● Exercise aim
Your reply must hold the lines from the one containing "[0:07.47-0:08.53]" to the end of the entries, copied exactly, with pictures excluded.

● Material supplied

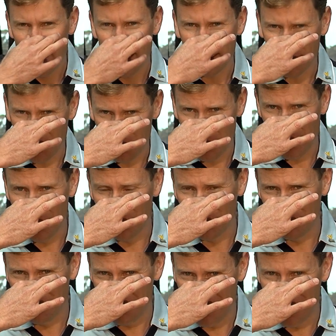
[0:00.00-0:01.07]
that's the way I
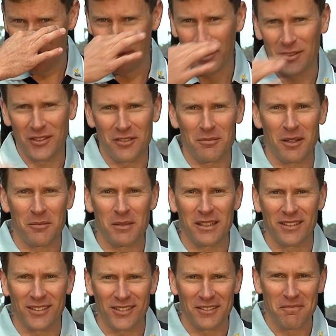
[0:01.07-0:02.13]
would eat most of my
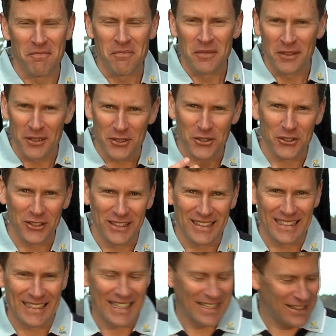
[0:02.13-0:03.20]
meals, to try and
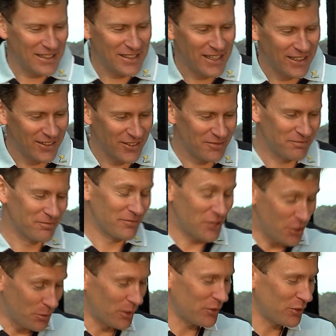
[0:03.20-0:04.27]
negate the taste.
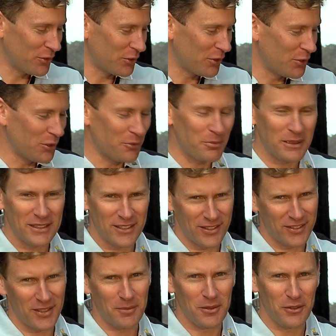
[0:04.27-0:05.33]
She was a good cook, but just
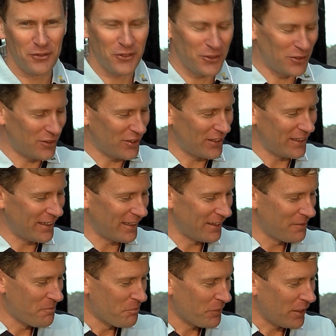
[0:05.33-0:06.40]
some of the foods I
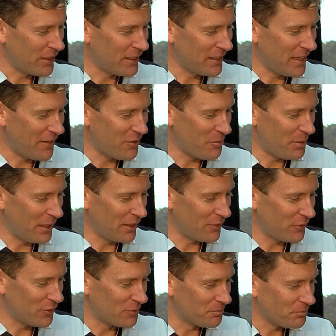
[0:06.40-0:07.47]
didn't have the palate
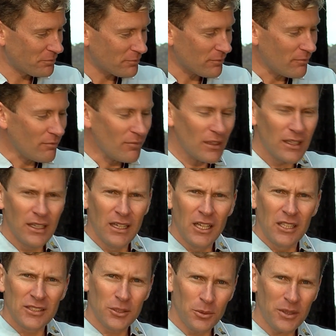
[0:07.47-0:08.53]
for.
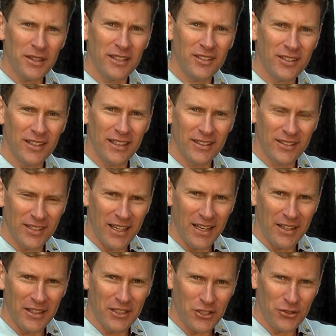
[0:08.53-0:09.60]
So what this is, the
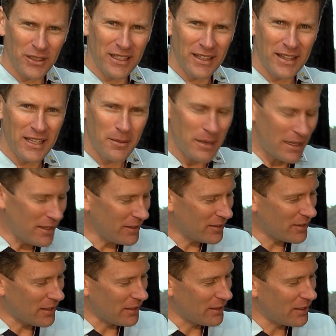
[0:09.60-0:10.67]
intriguing thing about this
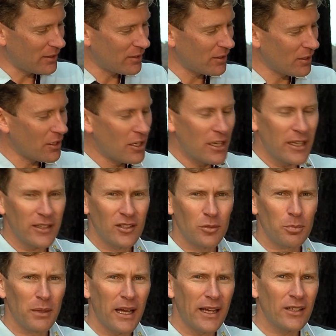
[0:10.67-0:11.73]
then, is that it
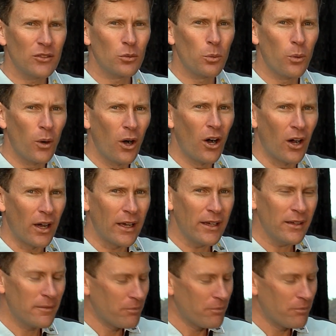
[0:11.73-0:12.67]
explains why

● Task result
[0:07.47-0:08.53]
for.
[0:08.53-0:09.60]
So what this is, the
[0:09.60-0:10.67]
intriguing thing about this
[0:10.67-0:11.73]
then, is that it
[0:11.73-0:12.67]
explains why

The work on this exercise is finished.